The start of the year was a strong one for the Glencore trading division, with higher prices for key commodities amid an improved global economic outlook. The Swiss company, which is also a major mining company, said its marketing division would be in the upper end of its projected $ 2.2 billion to $ 3.2 billion in annual revenue.
Commodities – from copper to coal – rose on strong demand from China and elsewhere as the global economy emerged from the pandemic.
Copper, which is used in a variety of goods – from home appliances to electric vehicles – traded in the region of $ 10,000 a tonne on Wednesday, continuing to rise steadily from the lows set in March 2020 due to the Covid-19 outbreak. The metal traded less than $ 200 below the previous record reached in 2011 during the commodity boom.
Copper prices averaged $ 8,501 in the three months to March, up 51% year-over-year, while zinc rose 29% and nickel 38%, according to Glencore’s quarterly production report. and thermal coal – by 27%.
RBC analyst Tyler Brod said the positive momentum for Glencore’s trading division will continue for some time due to supply disruptions in key commodity producing countries such as Chile. The Trading Division is helping Glencore stabilize more volatile mining asset revenues. Investors are watching it closely as it can generate good returns. It is also an important part of Glencore’s dividend policy.
The division achieved one of the best results in history last year, with earnings before interest and taxes of $ 3.3 billion as traders capitalized on the turmoil caused by the coronavirus in the oil and metals markets.
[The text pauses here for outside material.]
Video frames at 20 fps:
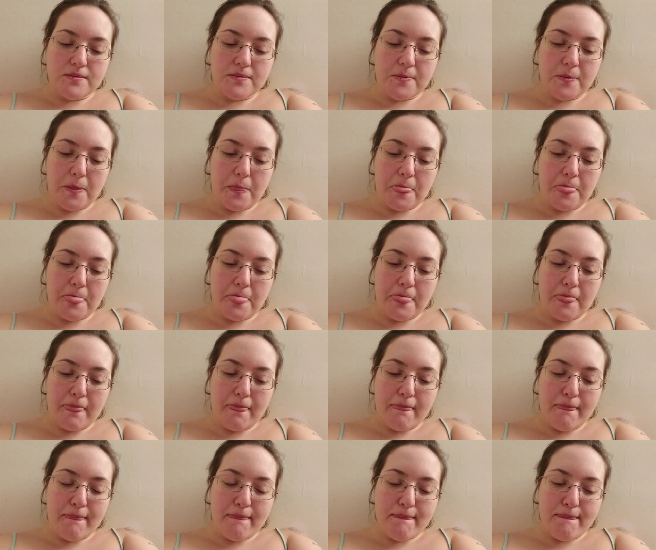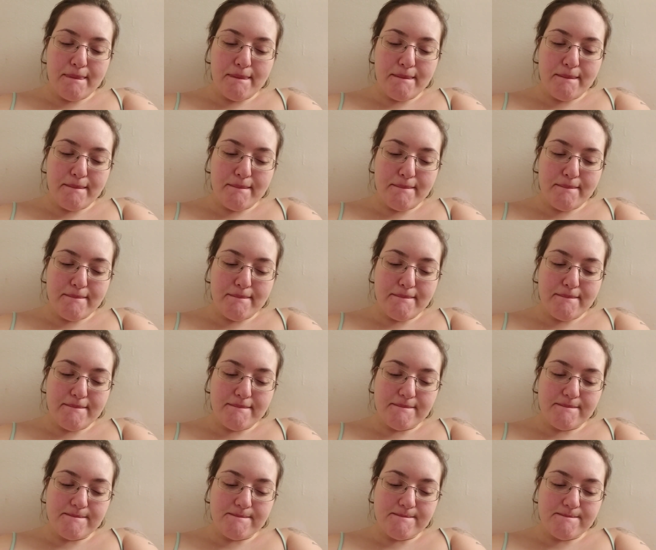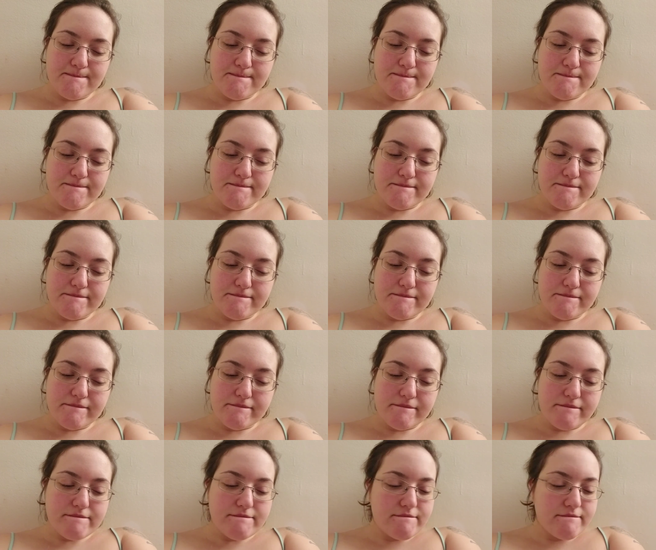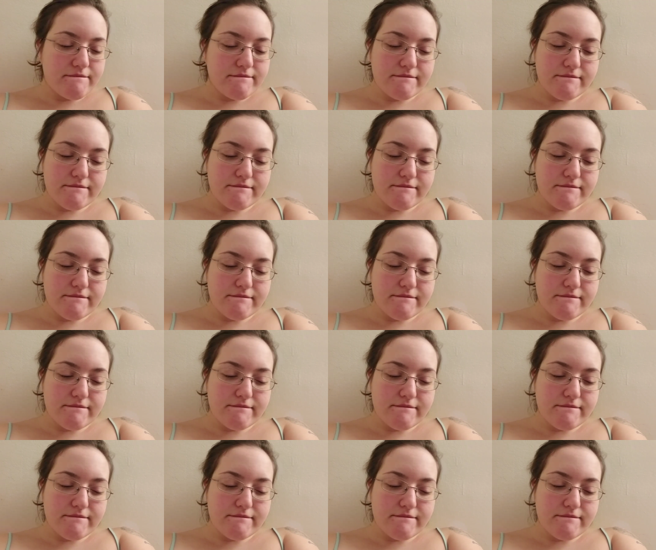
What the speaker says: No one is speaking in this clip.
Glencore recently announced that the performance of its mining assets in the first quarter of 2021 is in line with expectations.
Glencore CEO Ivan Glasenberg is set to step down in June. He will be succeeded by Gary Nagle, head of the company’s coal division.
Some trustees and investors have criticized Nagle’s compensation package. However, chairman of the board of directors Tony Hayward said he expects broad support for the package at the annual meeting in Switzerland.